Le bonus de l’intimée a subi une réduction significative en 2012 (concernant l’année financière 2011/2012), passant à 15’000 fr., soit une réduction de deux tiers par rapport à l’année précédente. Le directeur de la banque a par ailleurs déclaré que les performances de l’intimée avaient été insuffisantes pour l’année 2012/2013. Cela étant, cette déclaration est contredite par le contenu du courrier du 27 août 2012, par lequel la banque a informé l’intimée qu’en signe d’appréciation de ses efforts et de sa performance, elle lui offrait 30 jours de vacances supplémentaires à l’occasion de ses 30 années de service.
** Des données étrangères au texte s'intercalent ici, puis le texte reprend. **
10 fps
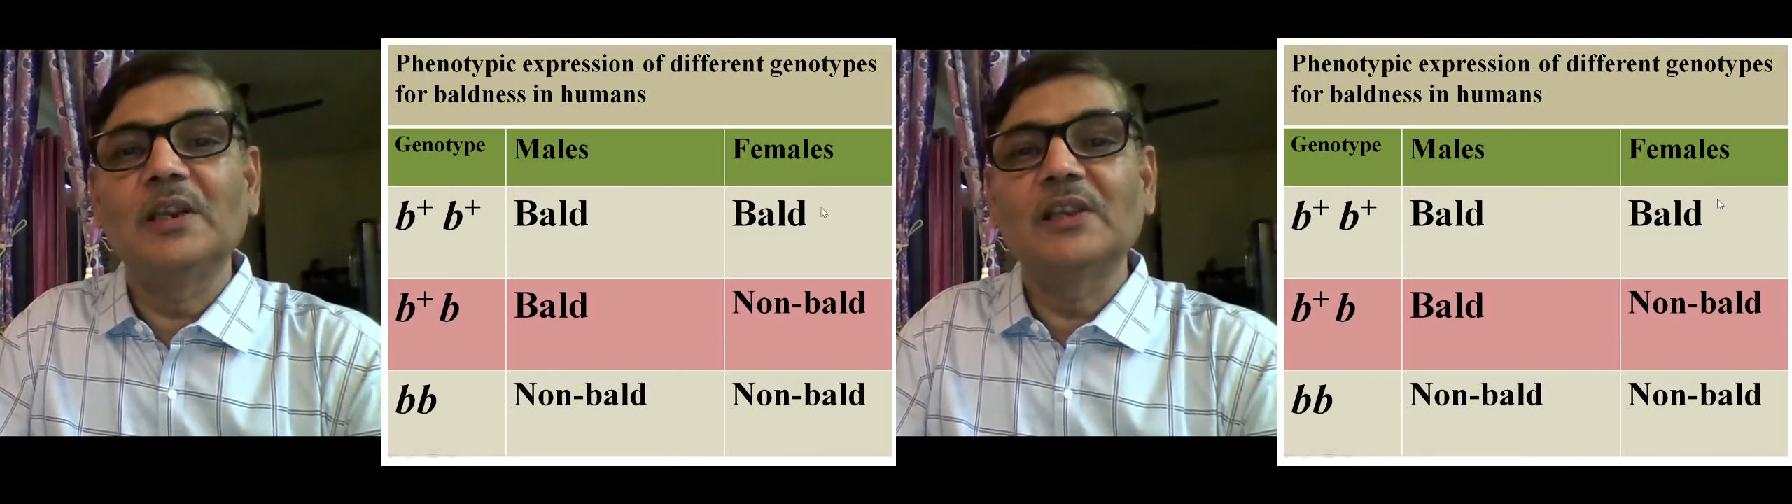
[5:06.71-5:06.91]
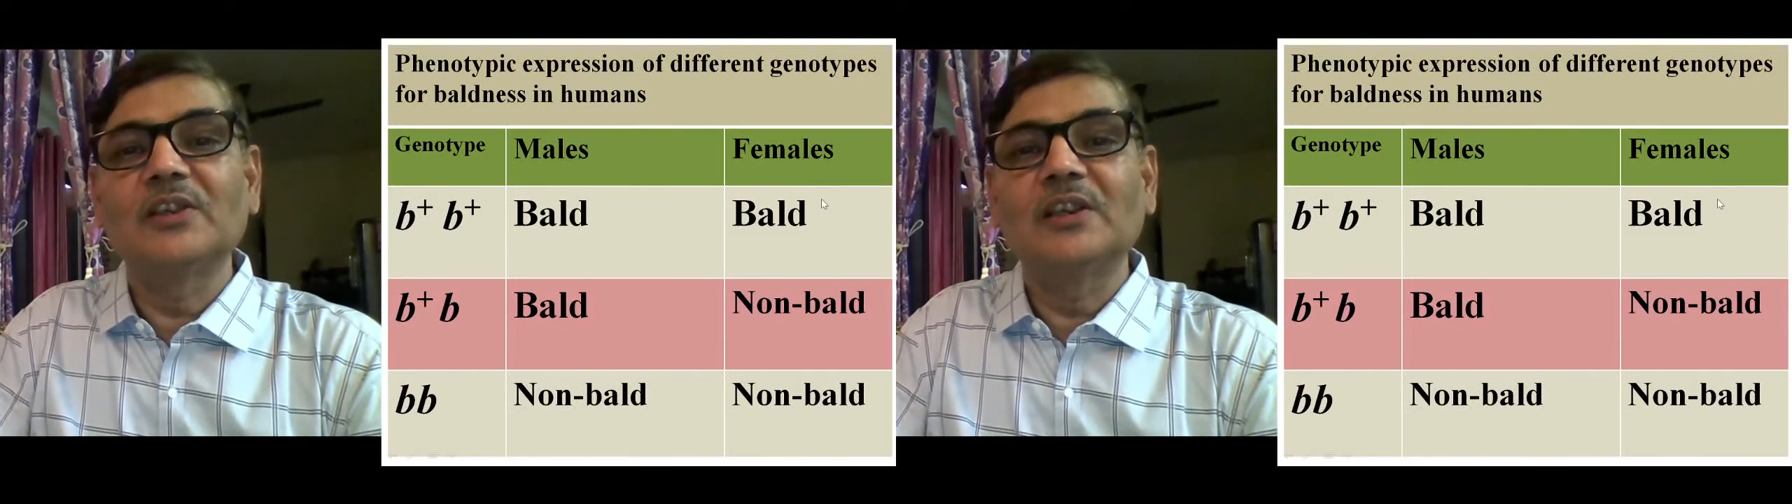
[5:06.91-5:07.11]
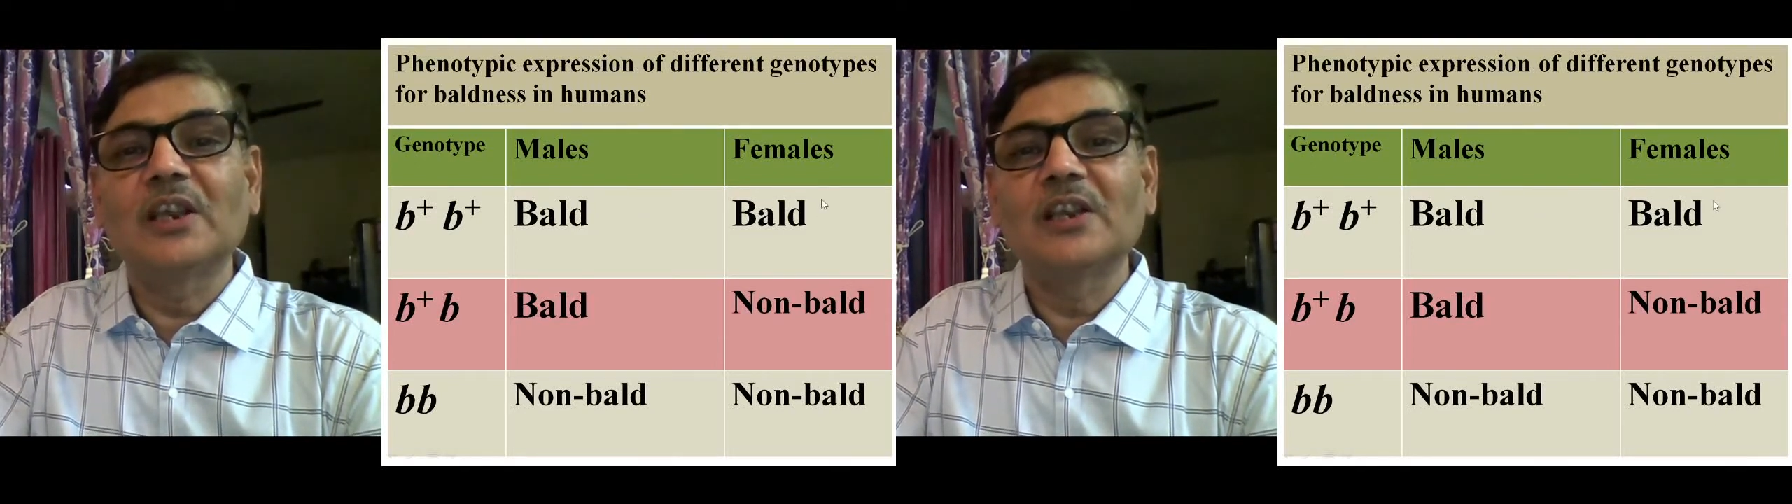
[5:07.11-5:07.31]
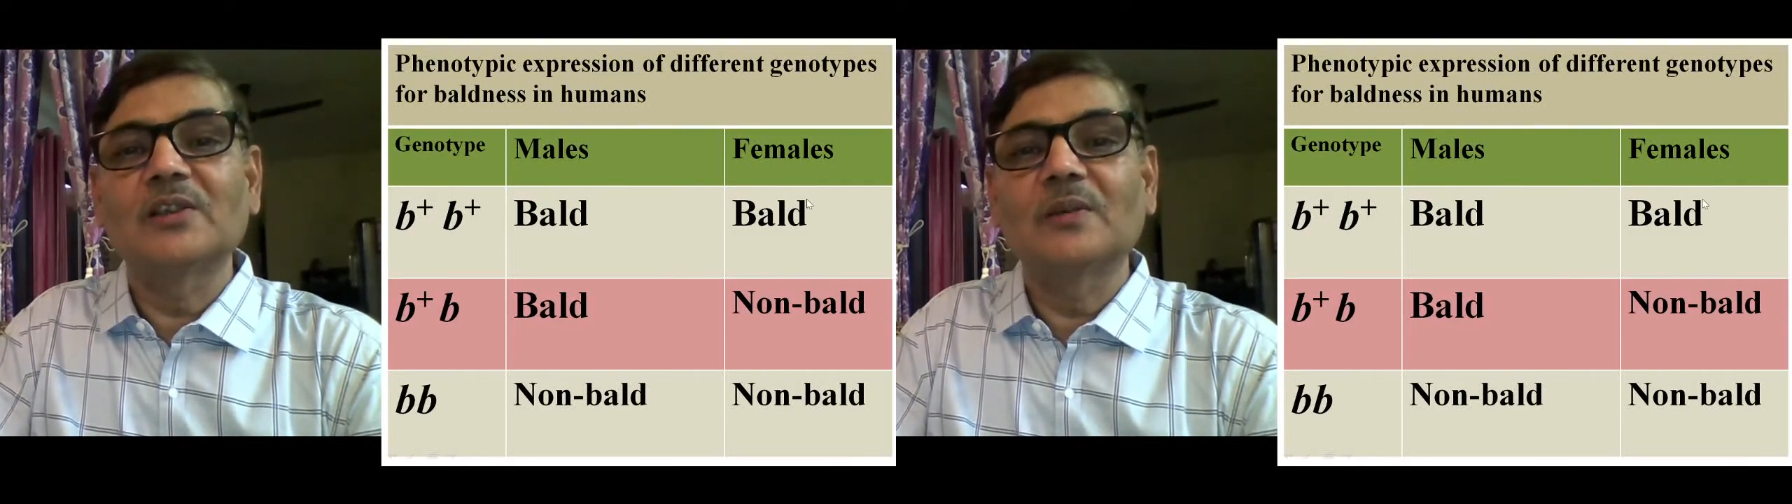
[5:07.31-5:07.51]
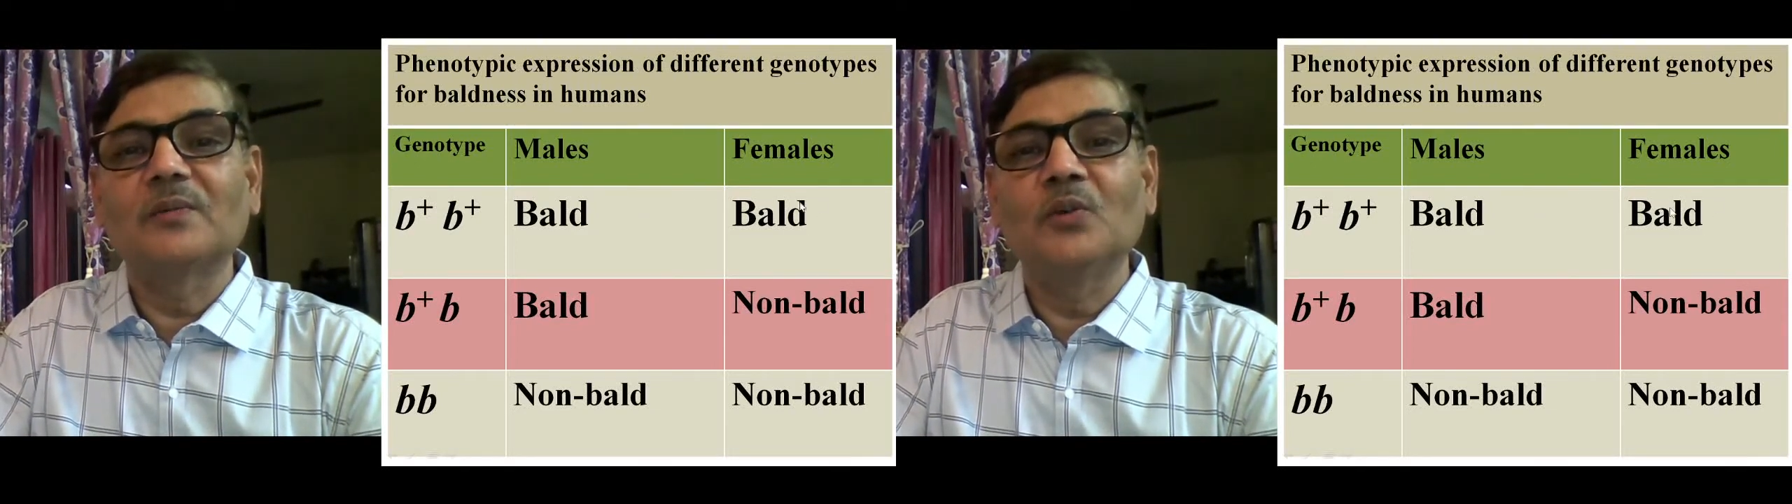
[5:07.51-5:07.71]
less in case
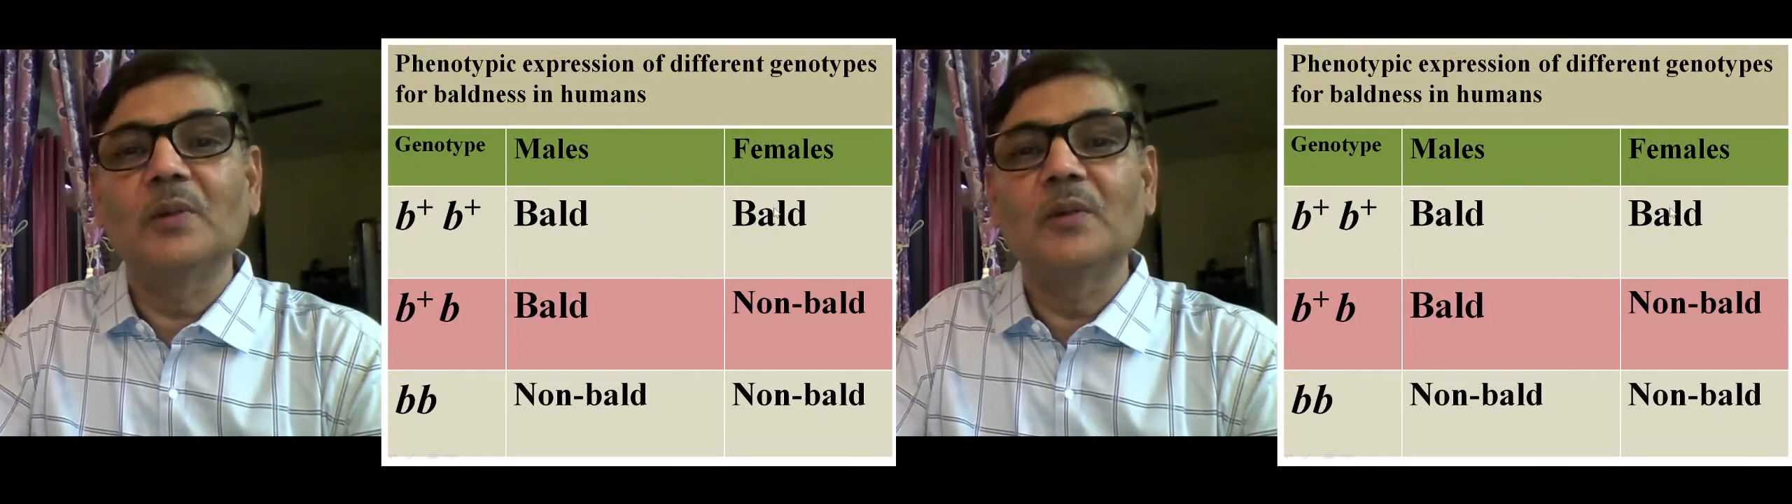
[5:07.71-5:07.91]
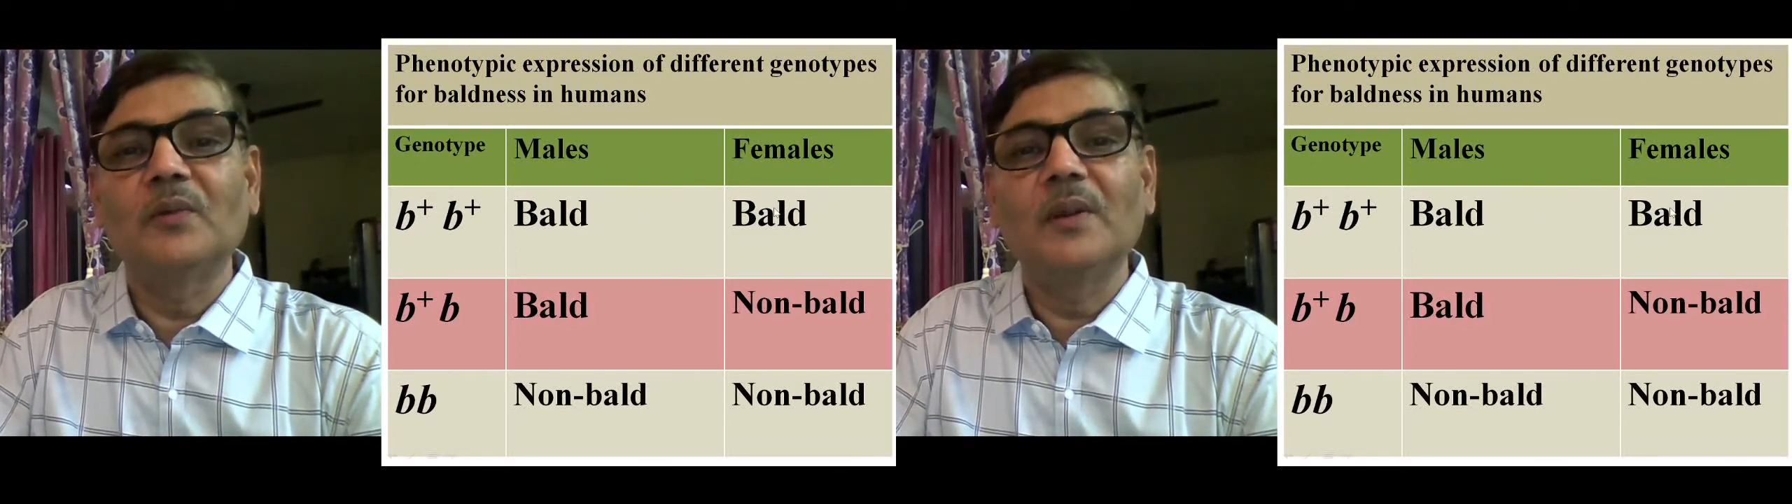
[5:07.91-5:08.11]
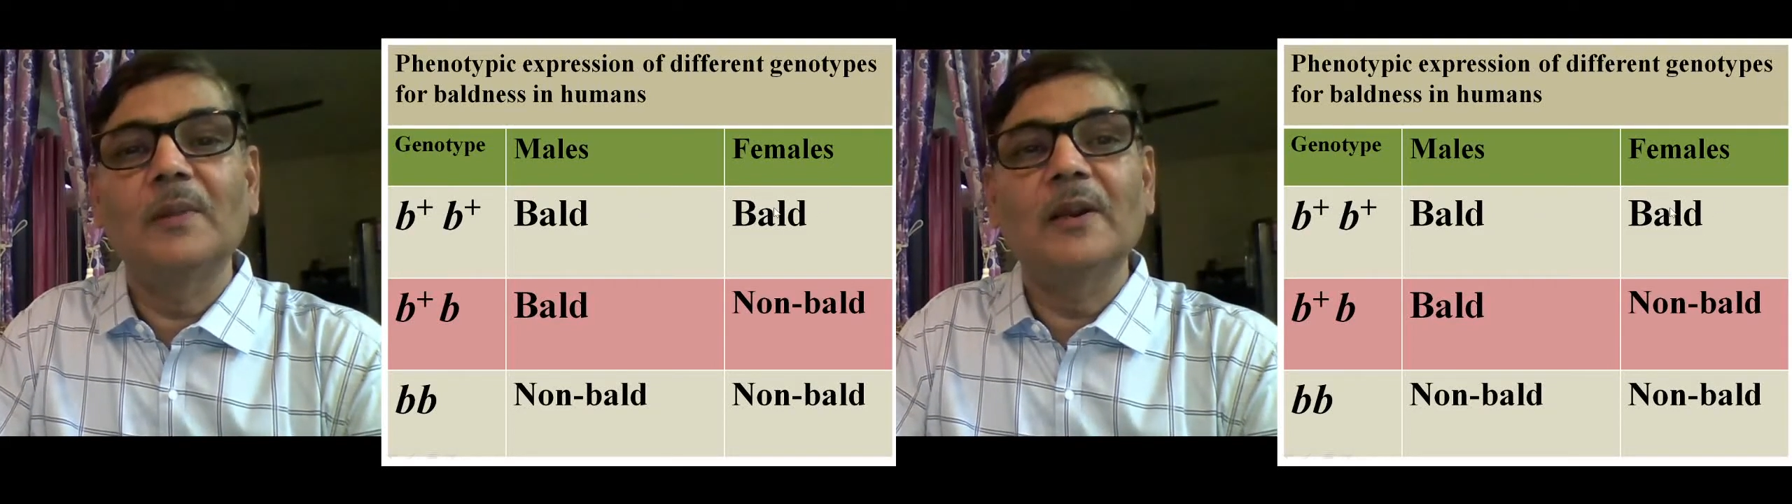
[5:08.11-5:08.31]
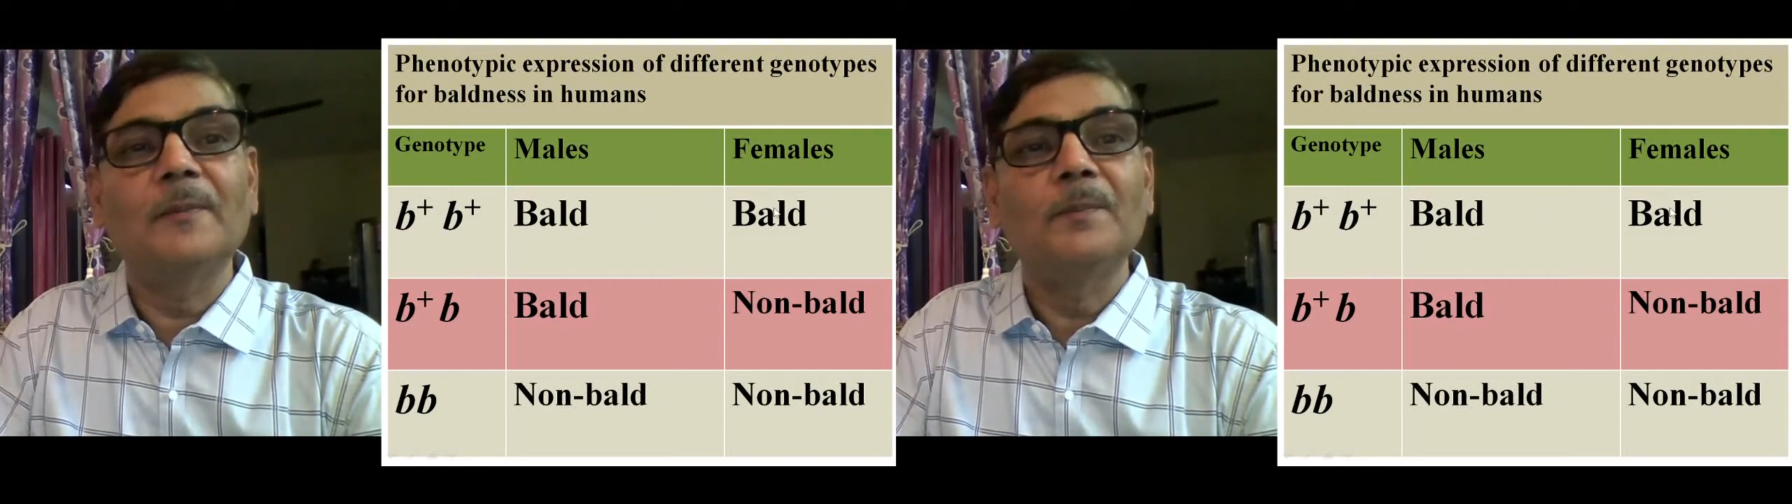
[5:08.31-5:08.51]
of human female.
Le Tribunal n’a donc pas consacré d’arbitraire en considérant qu’il n’apparaissait pas que l’intimée ait été moins performante durant l’année financière 2012/2013 que durant l’année précédente, de sorte qu’il convenait de lui accorder un bonus du même montant, soit 15’000 fr.
Partant, le jugement sera confirmé sur ce point également.